# Variance process of stochastic integral and brownian motion

Let $(W_t)$ be a Brownian motion with respect to a filtration $(\mathcal{F}_t)$. For all $t \geq 0$ set $$X_t = \int_0^t W_s^2 \mathrm{d} W_s,\qquad Y_t = W_t^7.$$ Find the covariance process $\langle X,Y \rangle_t$ for all $t \geq 0$.

My idea is (since $X_t$ and $Y_t$ are cont. local martingales) to use that

$$\langle X,Y \rangle_t = \langle (W_s^2 \cdot W_s ), (1 \cdot W_t^7) \rangle_t = \int_0^t W_s^2 \mathrm{d} \langle W,W^7 \rangle_s$$

But I don´t know how to calculate the integral above. Should I find $\langle W,W^7 \rangle_t,$ where I use that $\langle W,W^7 \rangle_t,$ makes $W_tW_t^7 - \langle W,W^7 \rangle_t, = W_t^8 - \langle W,W^7 \rangle_t$ a continuous local martingale?

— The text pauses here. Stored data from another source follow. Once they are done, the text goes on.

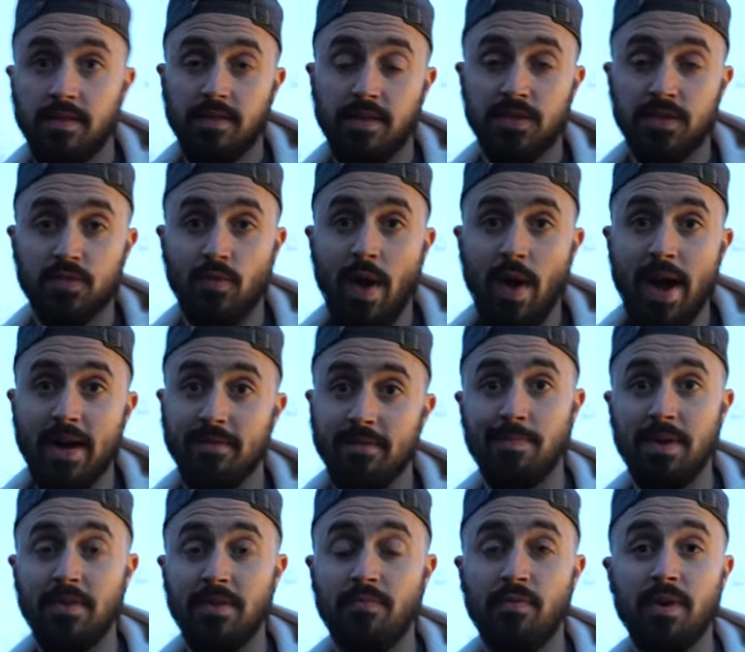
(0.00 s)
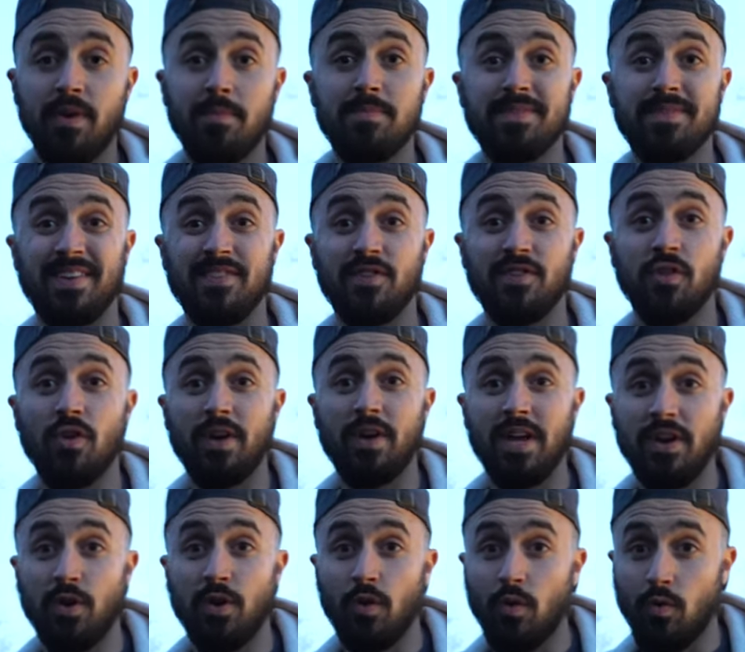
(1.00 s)
This rack of beef ribs is
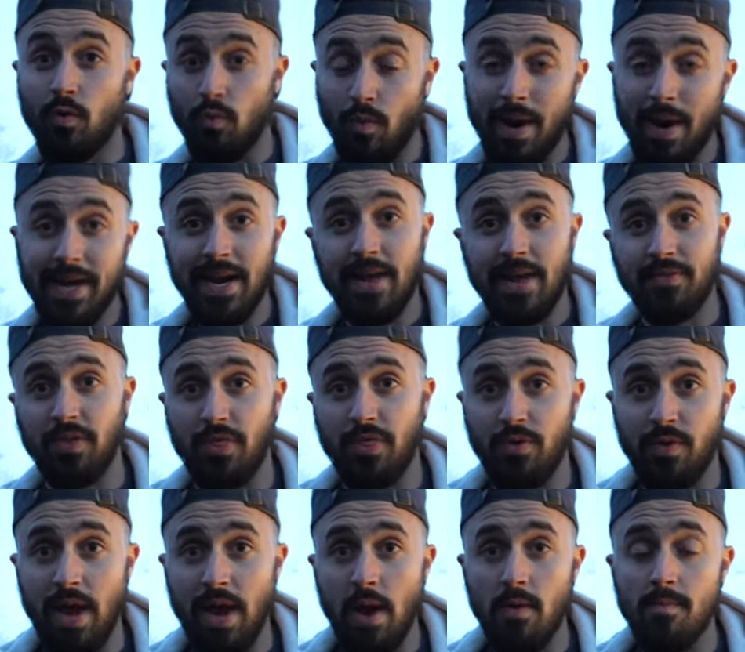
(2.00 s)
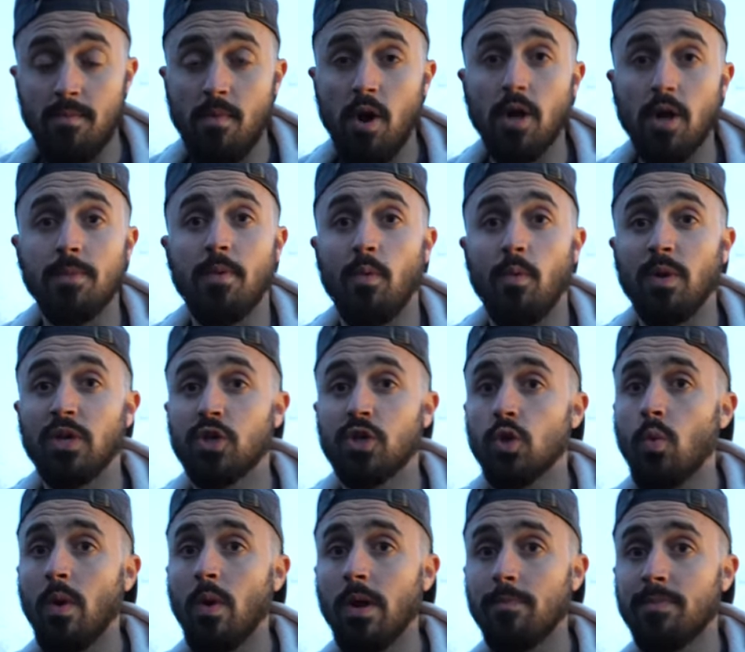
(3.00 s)
looking great at the three hour mark, but we do
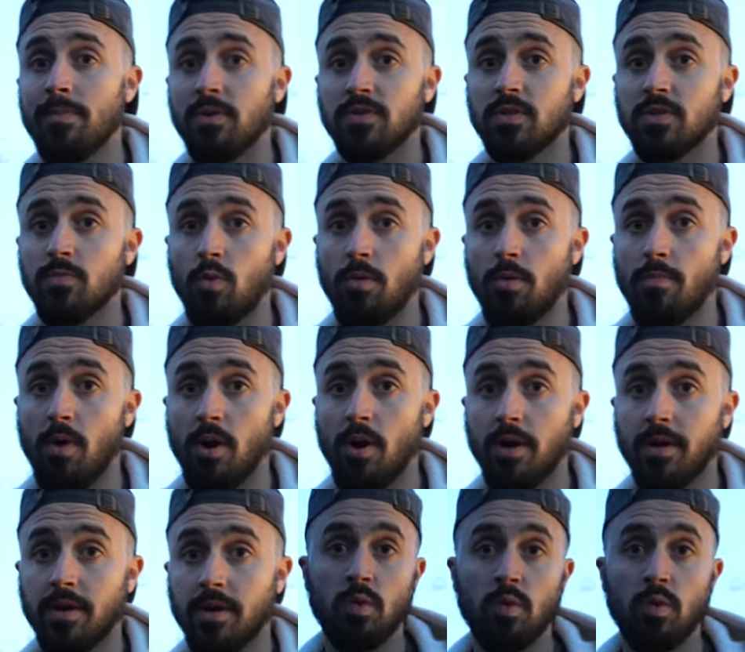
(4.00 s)
wanna build some more bark.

• Got something from the answer below?
– Did
Commented Oct 17, 2014 at 10:11

Why not going for the simplest? You are given that $\mathrm dX_t=\color{red}{W^2_t}\cdot\mathrm dW_t$ and you should be able to compute $$\mathrm dY_t=\color{red}{7W^6_t}\cdot\mathrm dW_t+21W^5_t\cdot\mathrm dt,$$ hence $$\mathrm d\langle X,Y\rangle_t=\color{red}{W^2_t}\cdot\color{red}{7W^6_t}\cdot\mathrm d\langle W,W\rangle_t=7W^8_t\cdot\mathrm dt,$$ or, equivalently, $$\langle X,Y\rangle_t=7\int_0^tW^8_s\mathrm ds.$$
• But why does $21 W_t^5 \cdot dt$ don´t appear in $d \langle X,Y \rangle$ ?
• Because, as your textbook indicates, if $dX_t=\sigma_t dW_t+a_tdt$ and $dY_t=\tau_t dW_t+b_tdt$ then $d\langle X,Y\rangle_t=\sigma_t\tau_tdt$.